BEGIN

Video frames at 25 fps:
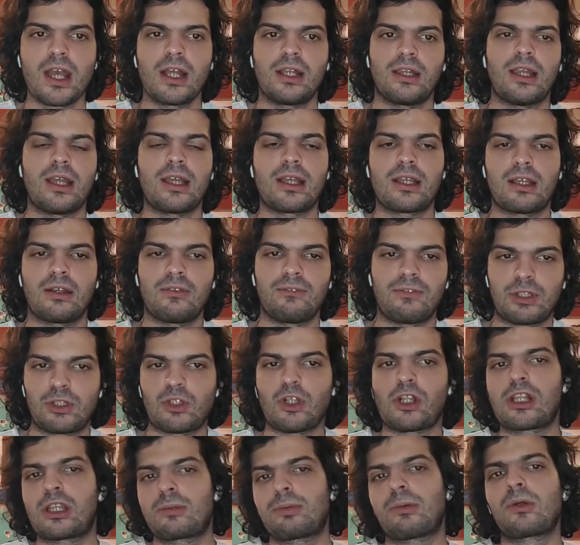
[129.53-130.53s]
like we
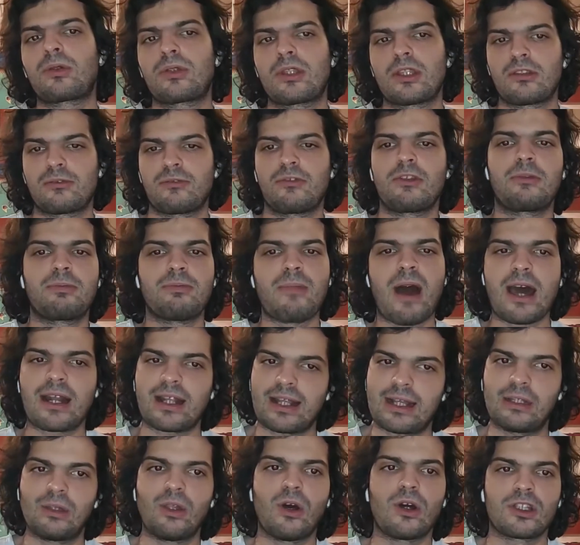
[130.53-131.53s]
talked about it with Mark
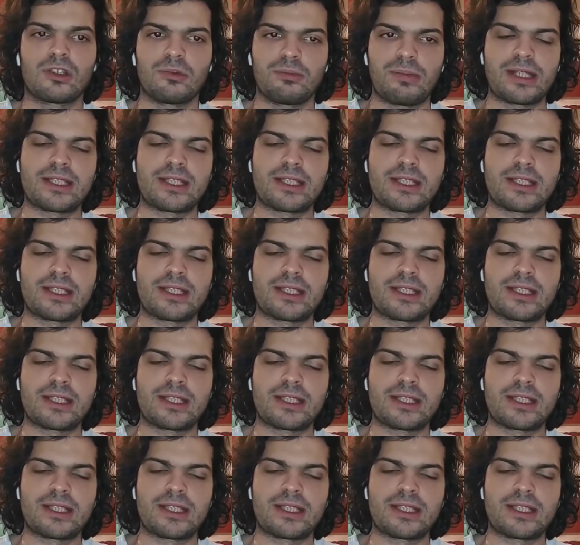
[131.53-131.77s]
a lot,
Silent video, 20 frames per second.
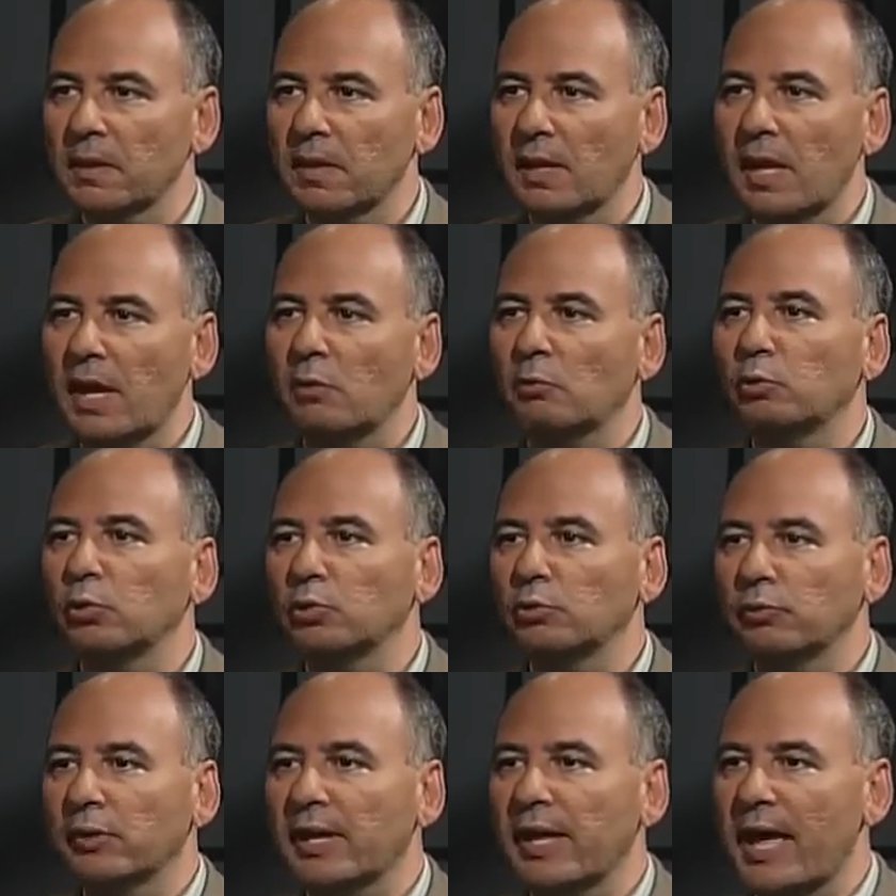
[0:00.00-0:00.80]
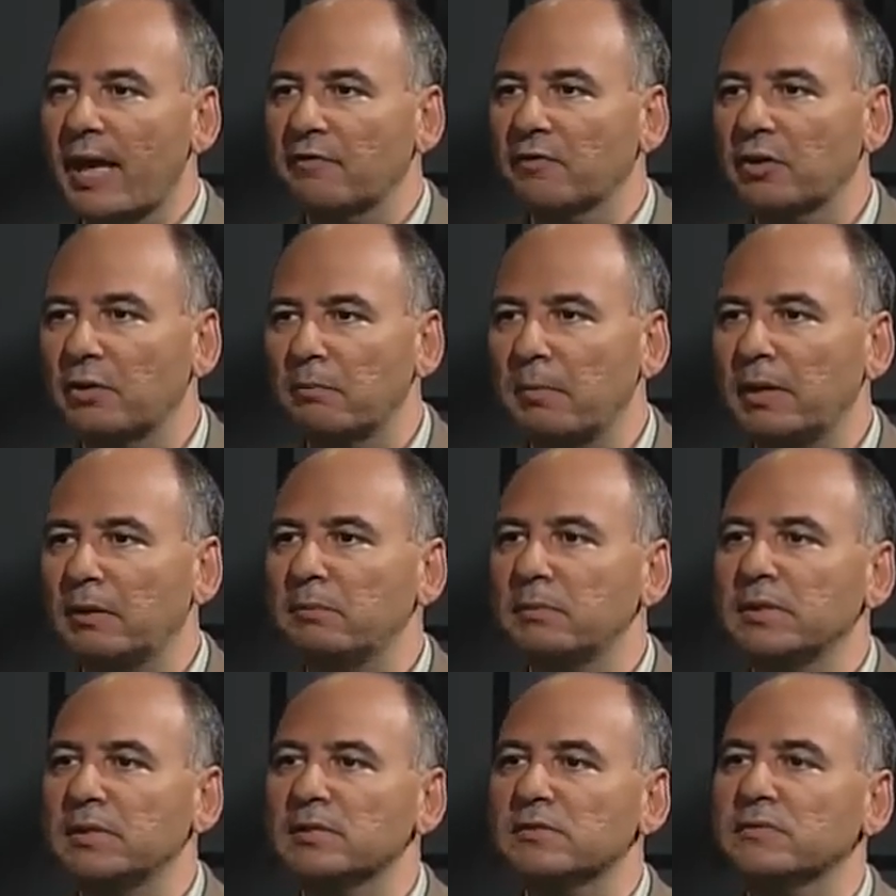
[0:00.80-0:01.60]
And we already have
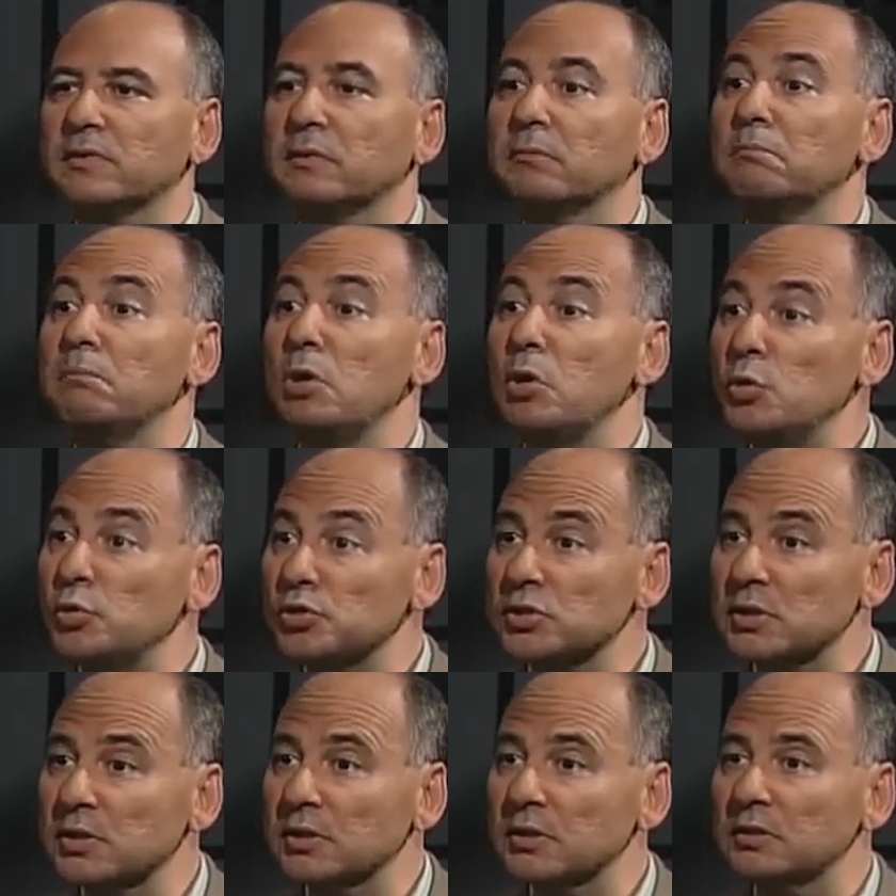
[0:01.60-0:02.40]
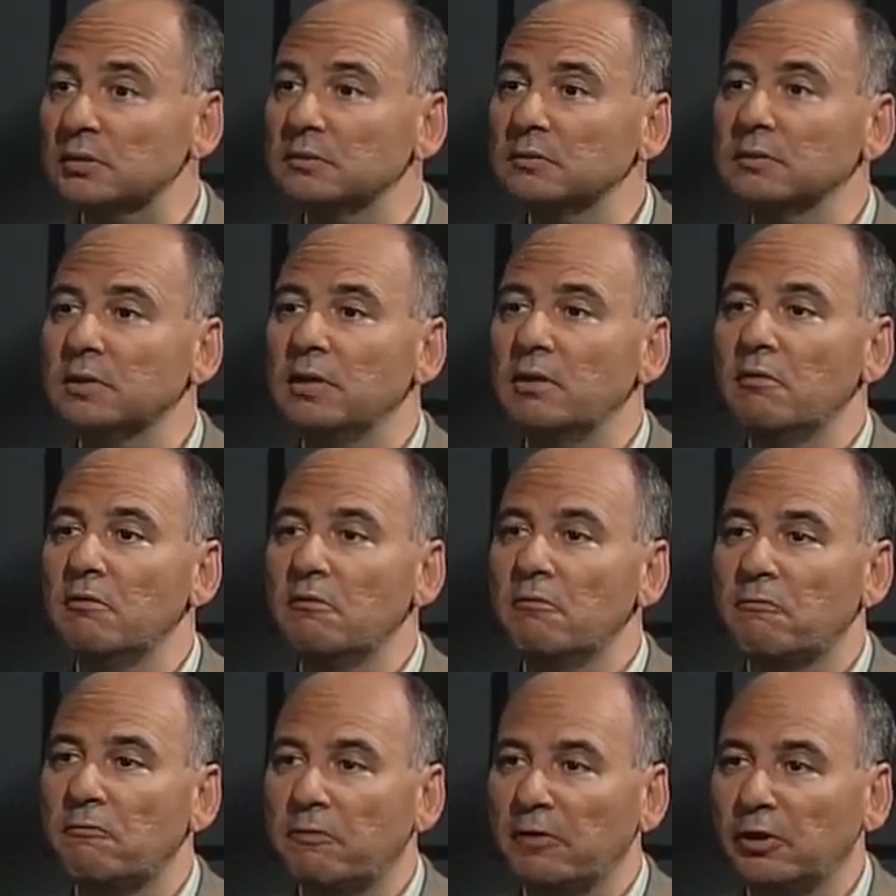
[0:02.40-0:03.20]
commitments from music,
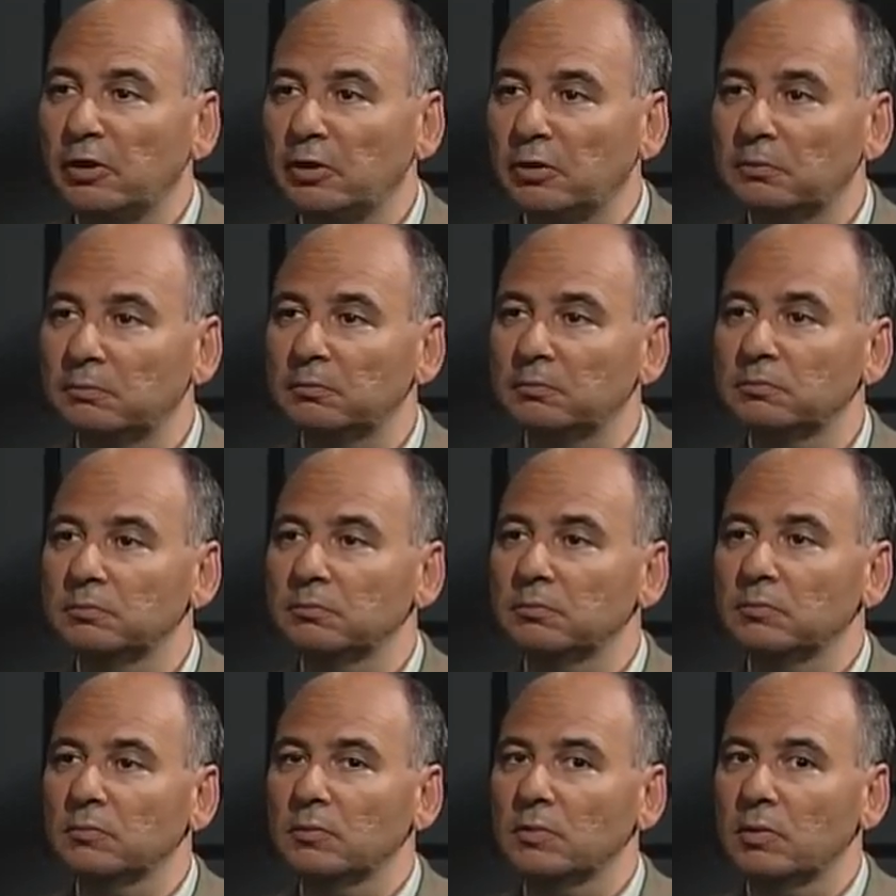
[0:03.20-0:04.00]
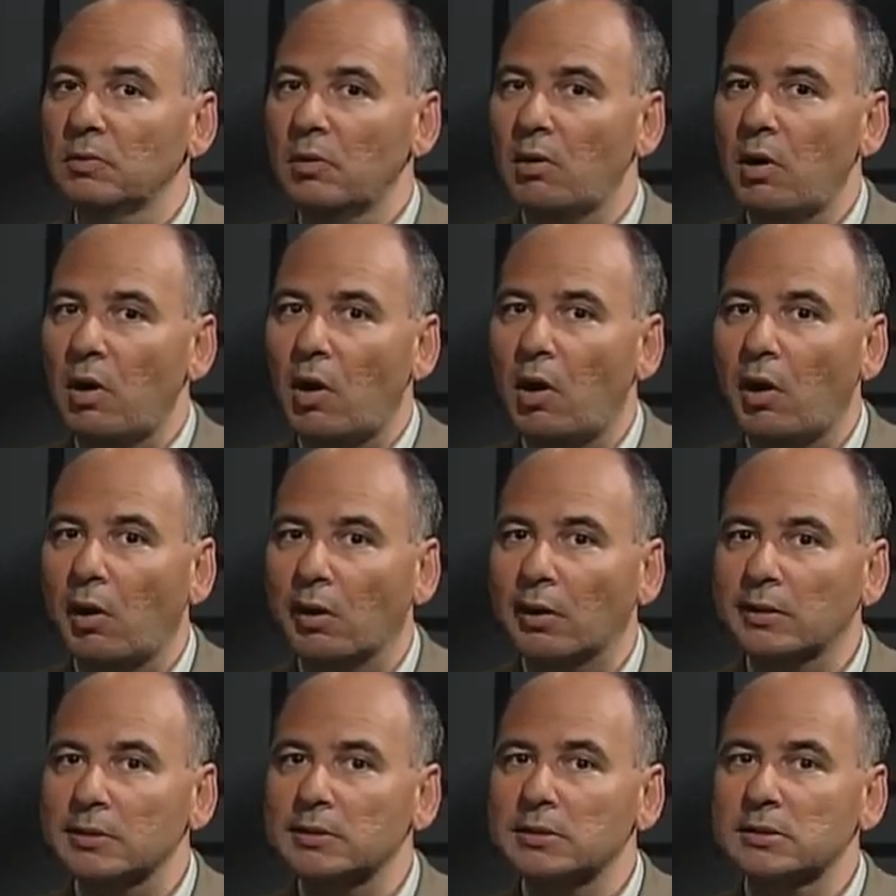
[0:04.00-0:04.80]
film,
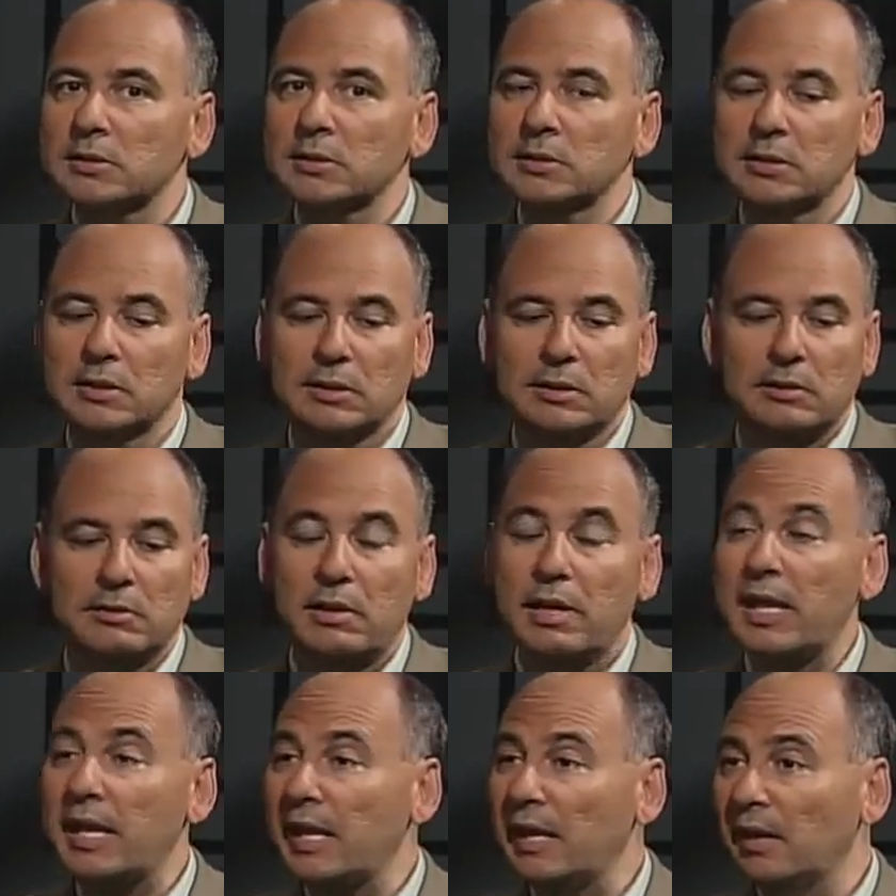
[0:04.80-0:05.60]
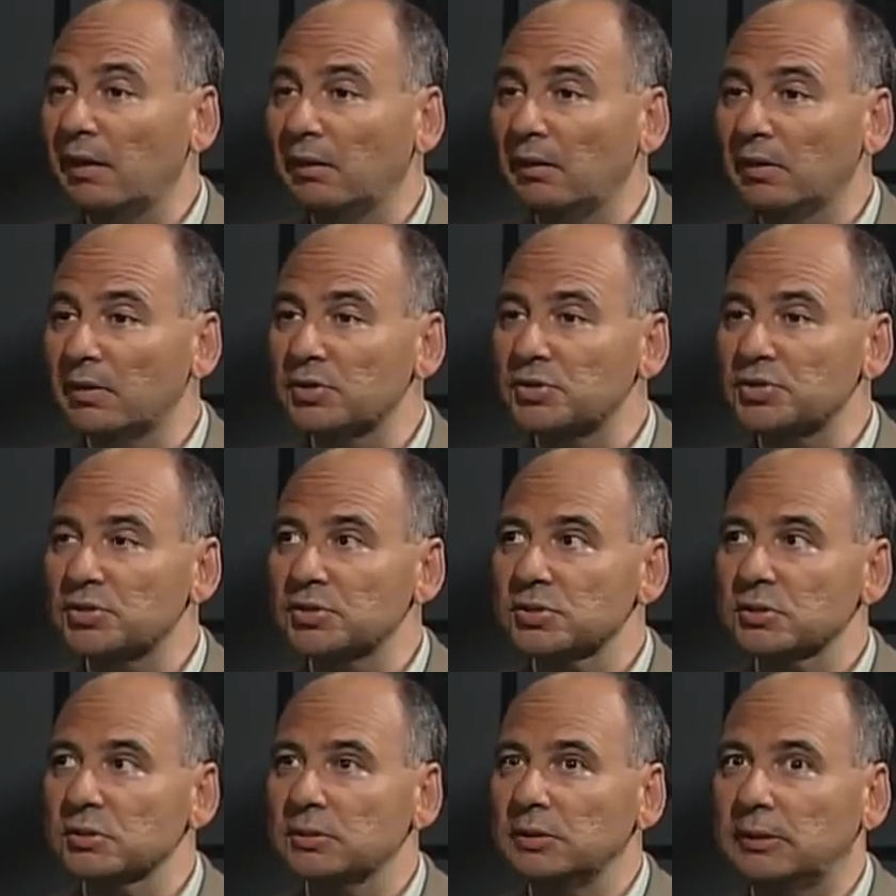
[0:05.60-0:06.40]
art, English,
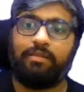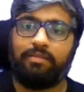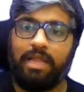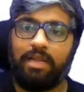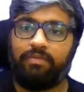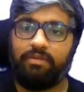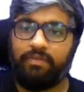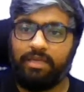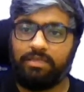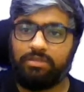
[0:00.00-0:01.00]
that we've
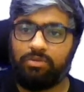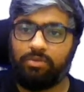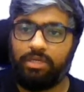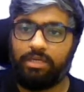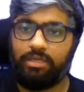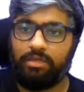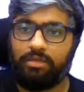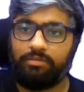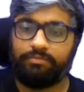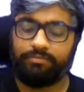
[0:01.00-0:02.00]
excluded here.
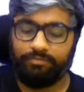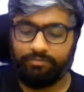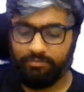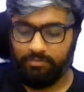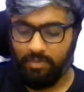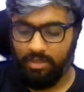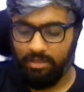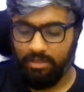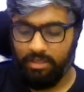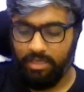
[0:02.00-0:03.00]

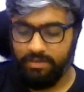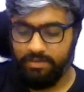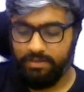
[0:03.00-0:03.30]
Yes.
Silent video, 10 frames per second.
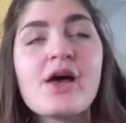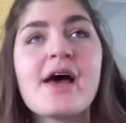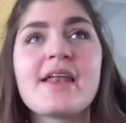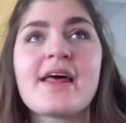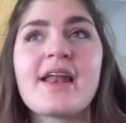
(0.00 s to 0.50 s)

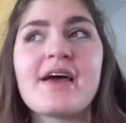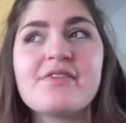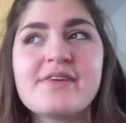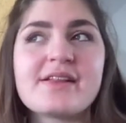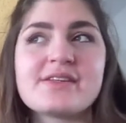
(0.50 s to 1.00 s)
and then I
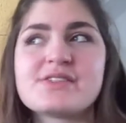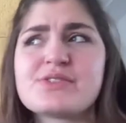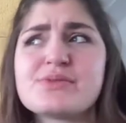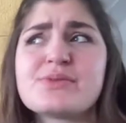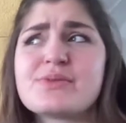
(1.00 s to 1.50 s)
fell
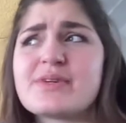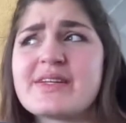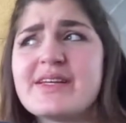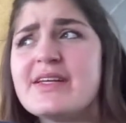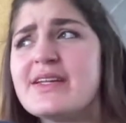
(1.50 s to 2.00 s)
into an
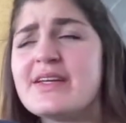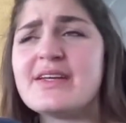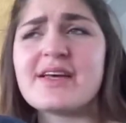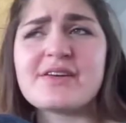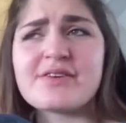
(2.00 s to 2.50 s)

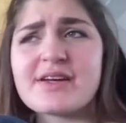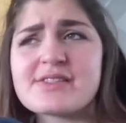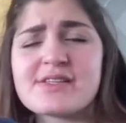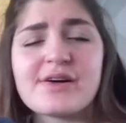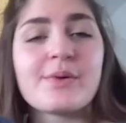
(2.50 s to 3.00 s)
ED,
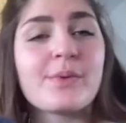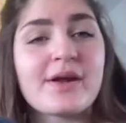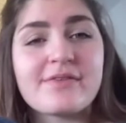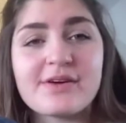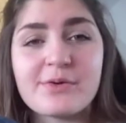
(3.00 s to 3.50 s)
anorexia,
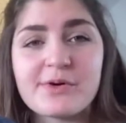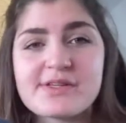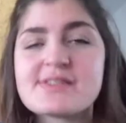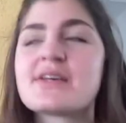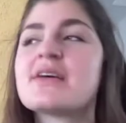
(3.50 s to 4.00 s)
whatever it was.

END

# DIRECTIONS FOR THIS TASK
Exact repetition is required for the lines from the first one in the listing through the one that holds "[0:01.60-0:02.40]", and pictures are to be omitted.

# RESPONSE
Video frames at 25 fps:
[129.53-130.53s]
like we
[130.53-131.53s]
talked about it with Mark
[131.53-131.77s]
a lot,
Silent video, 20 frames per second.
[0:00.00-0:00.80]
[0:00.80-0:01.60]
And we already have
[0:01.60-0:02.40]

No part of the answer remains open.